Restate all entries word for word, minus pictures.

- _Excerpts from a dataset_

#####

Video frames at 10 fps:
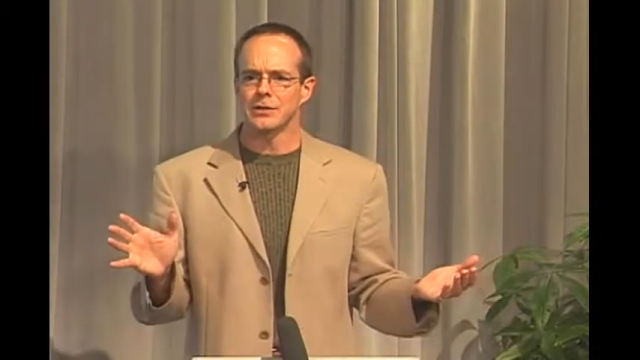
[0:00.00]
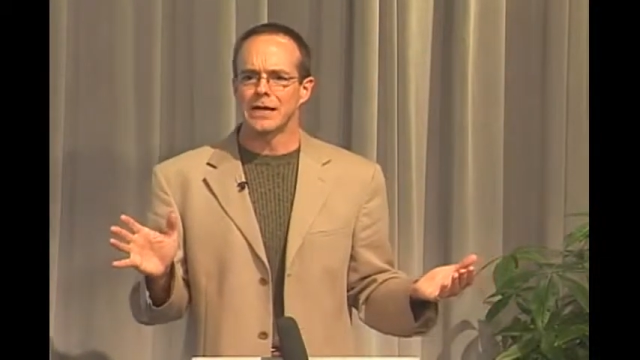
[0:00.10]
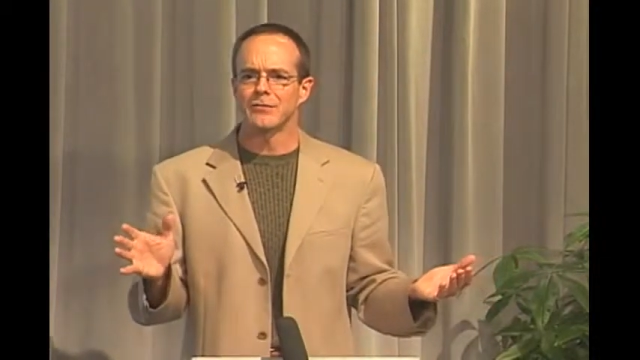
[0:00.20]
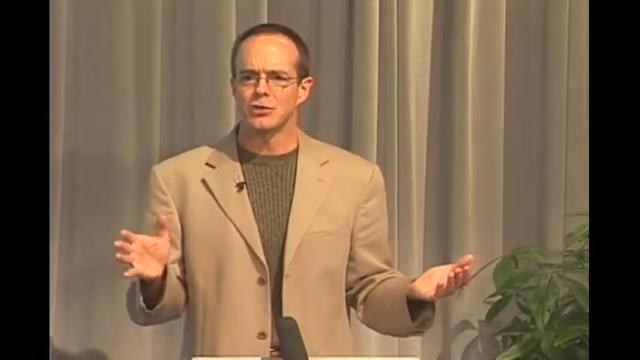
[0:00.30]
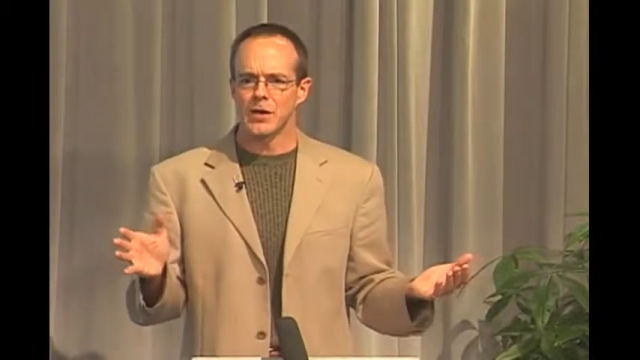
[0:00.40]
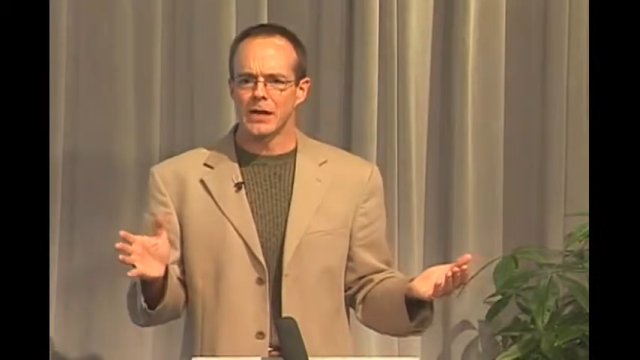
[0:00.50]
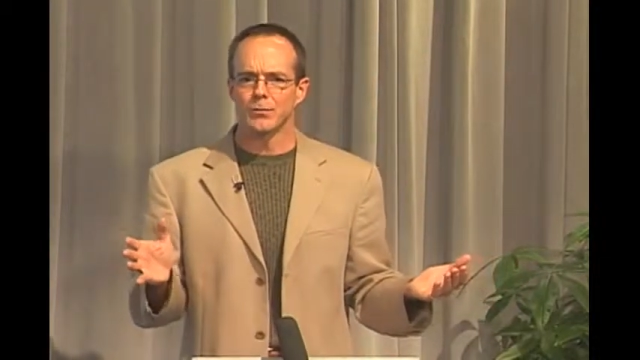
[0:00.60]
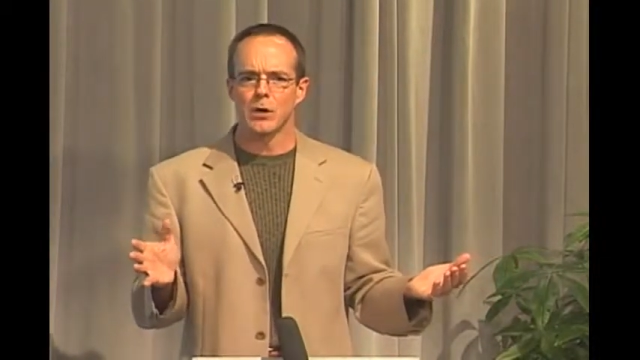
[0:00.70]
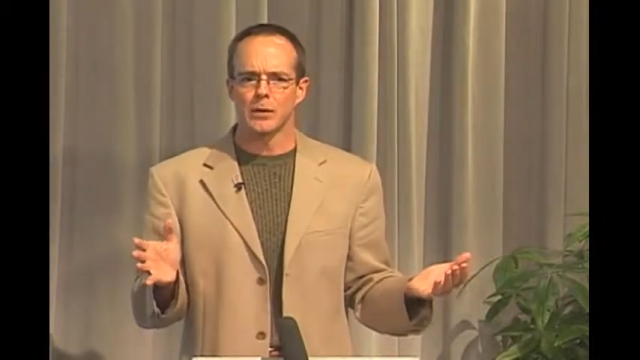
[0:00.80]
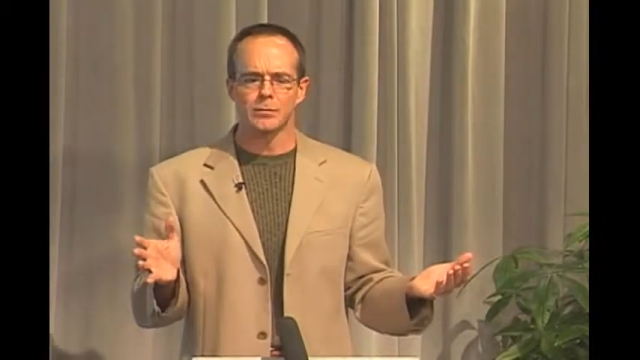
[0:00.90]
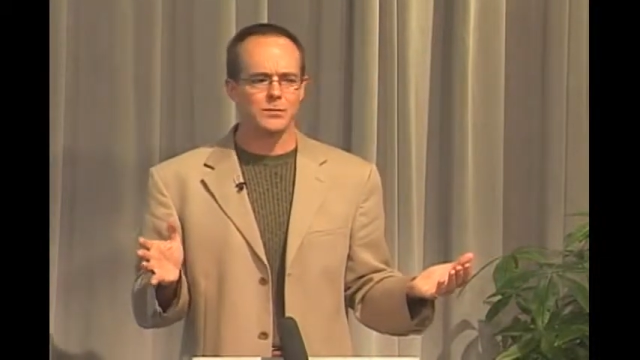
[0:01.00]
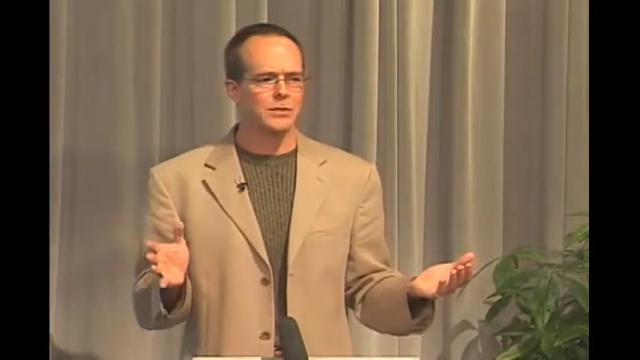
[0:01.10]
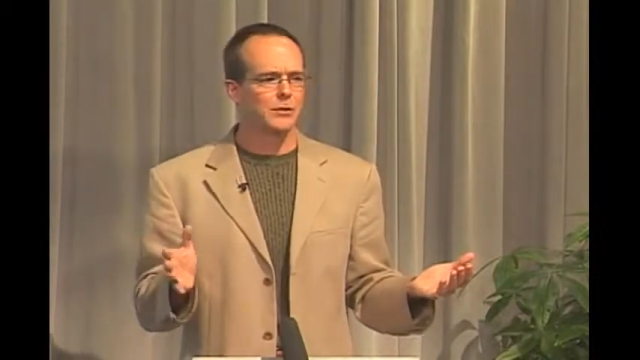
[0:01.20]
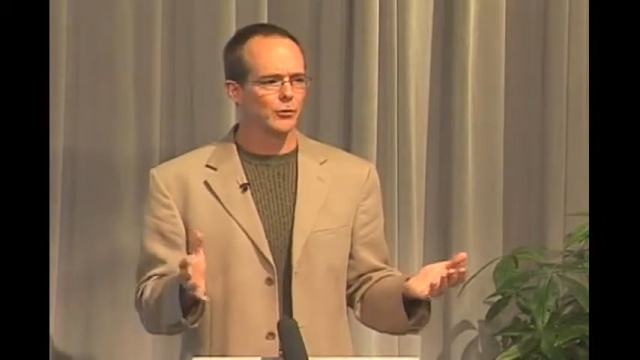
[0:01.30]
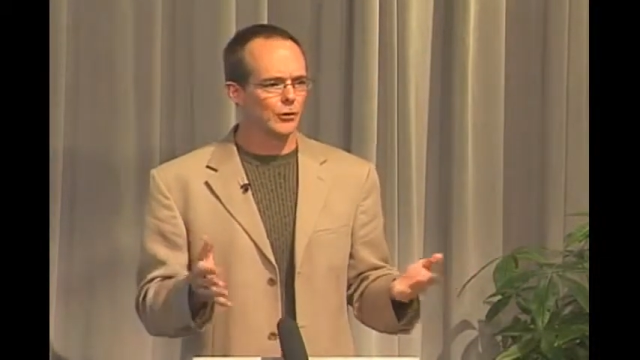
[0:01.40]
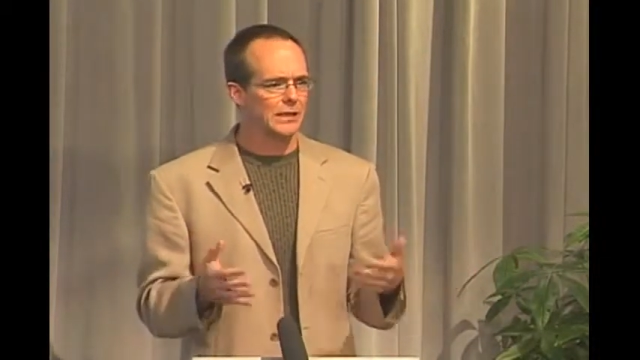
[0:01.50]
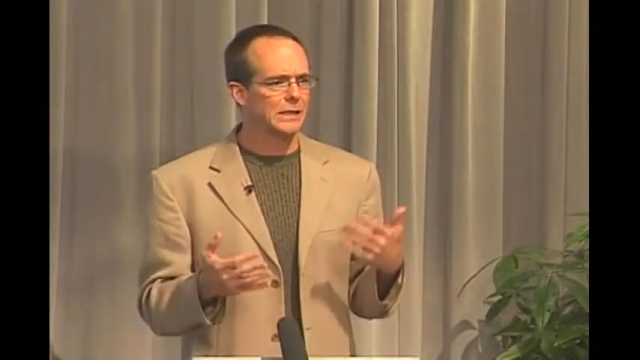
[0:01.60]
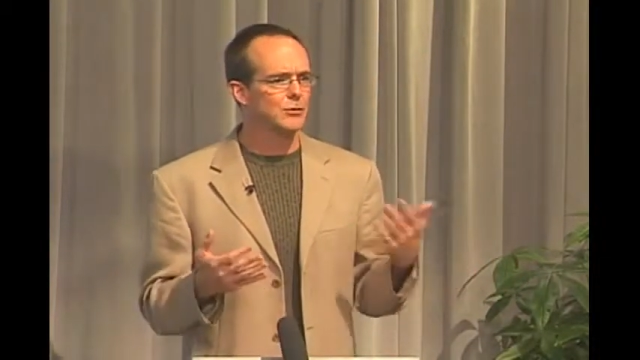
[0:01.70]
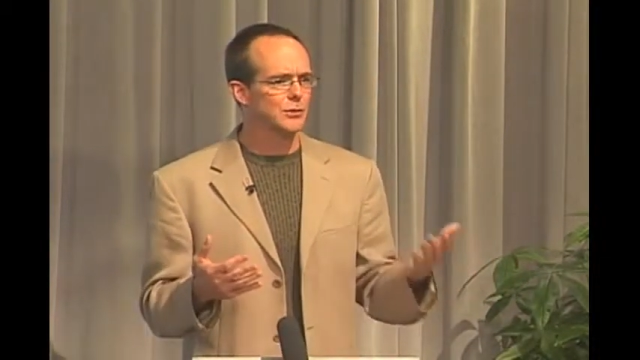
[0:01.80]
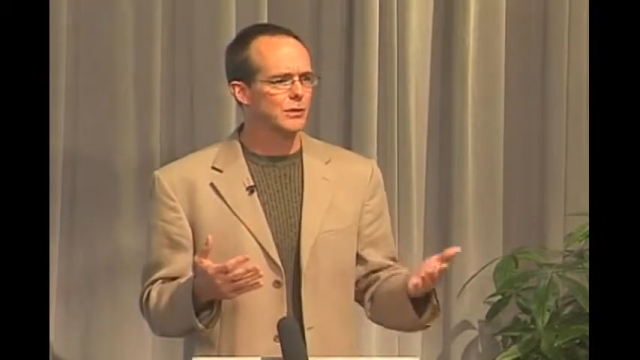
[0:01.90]
that have genetic problems that really need
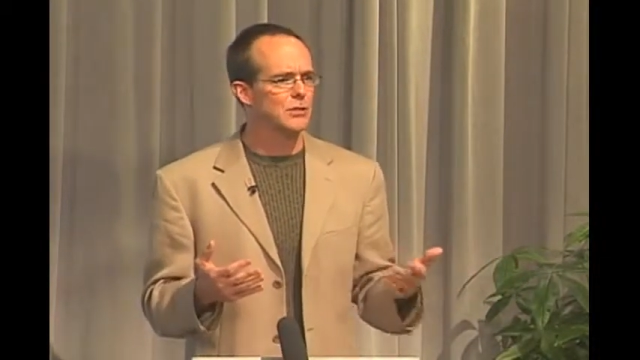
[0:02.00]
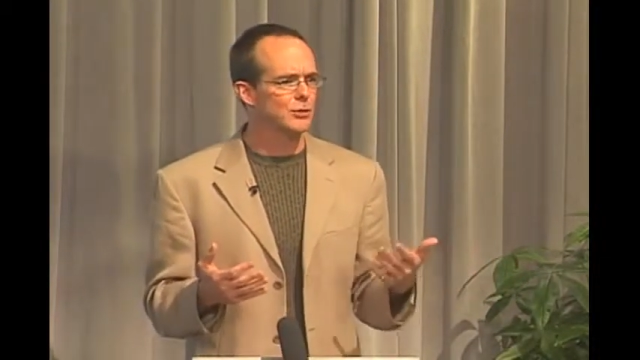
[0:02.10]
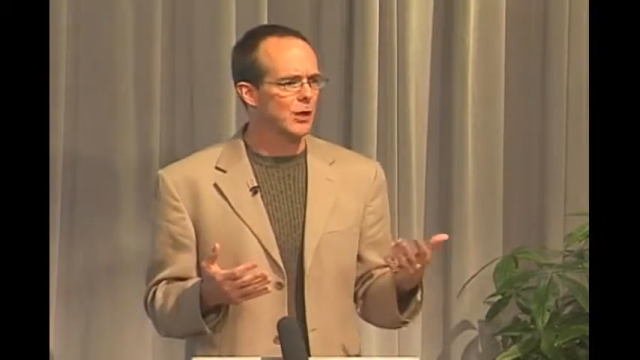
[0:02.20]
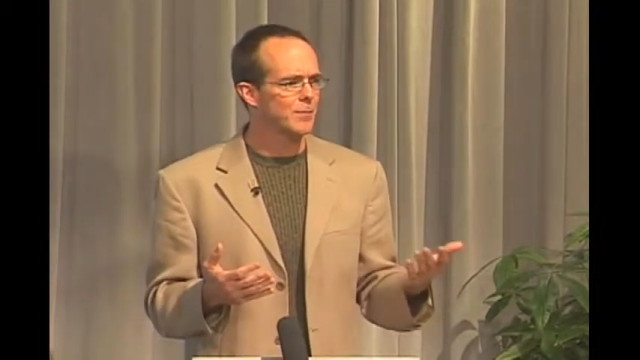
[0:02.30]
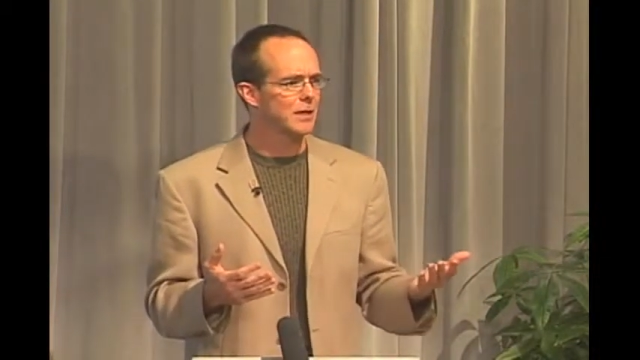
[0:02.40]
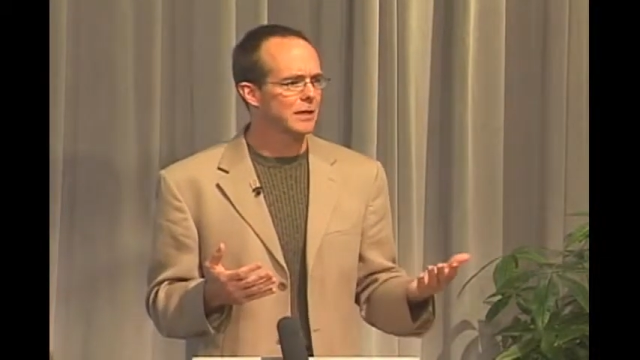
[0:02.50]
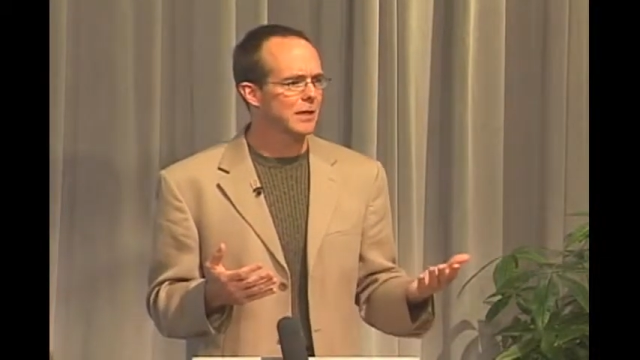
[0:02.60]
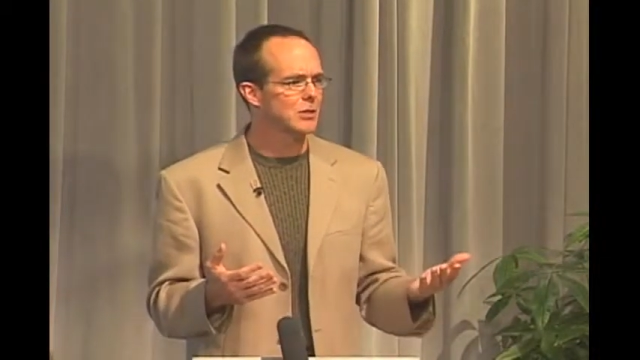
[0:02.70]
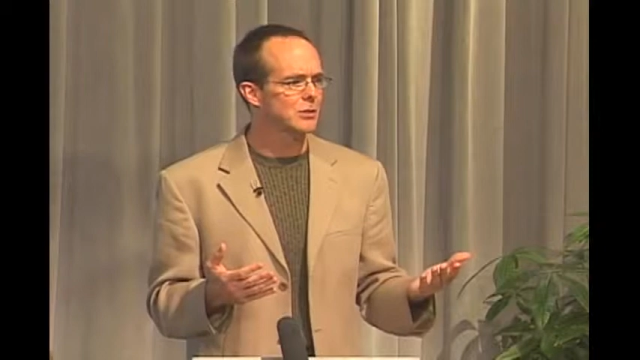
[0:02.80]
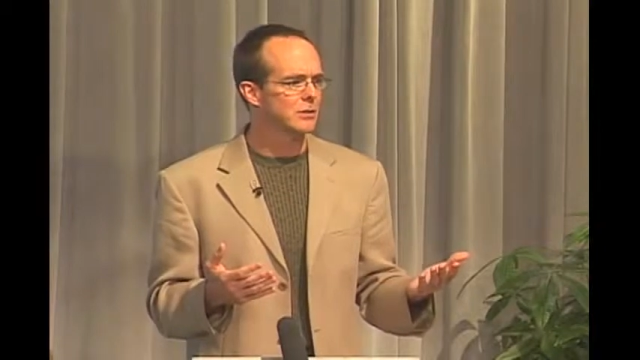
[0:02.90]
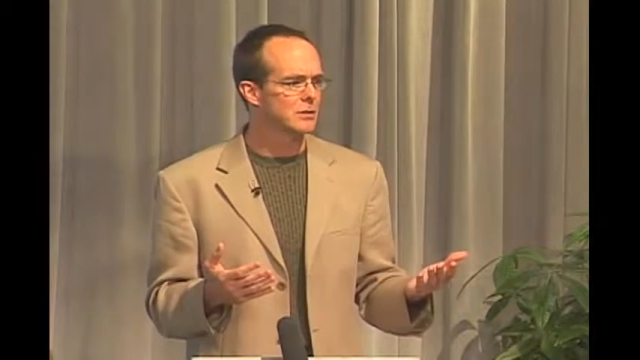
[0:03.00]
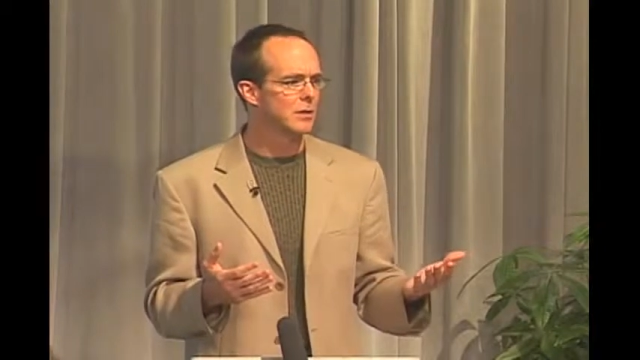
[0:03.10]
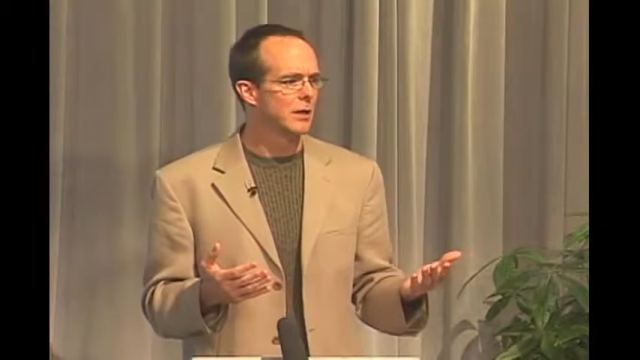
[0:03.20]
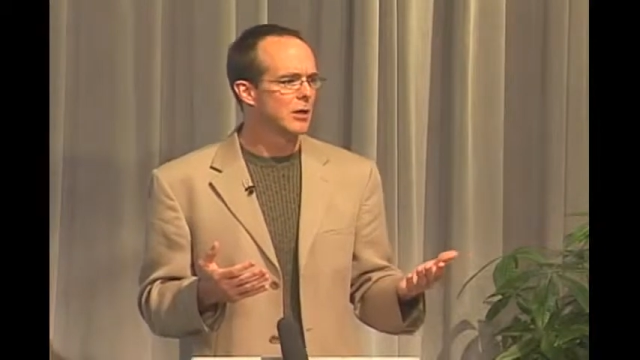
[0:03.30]
those cholesterol medications,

#####

- _Written reply_
Video frames at 10 fps:
[0:00.00]
[0:00.10]
[0:00.20]
[0:00.30]
[0:00.40]
[0:00.50]
[0:00.60]
[0:00.70]
[0:00.80]
[0:00.90]
[0:01.00]
[0:01.10]
[0:01.20]
[0:01.30]
[0:01.40]
[0:01.50]
[0:01.60]
[0:01.70]
[0:01.80]
[0:01.90]
that have genetic problems that really need
[0:02.00]
[0:02.10]
[0:02.20]
[0:02.30]
[0:02.40]
[0:02.50]
[0:02.60]
[0:02.70]
[0:02.80]
[0:02.90]
[0:03.00]
[0:03.10]
[0:03.20]
[0:03.30]
those cholesterol medications,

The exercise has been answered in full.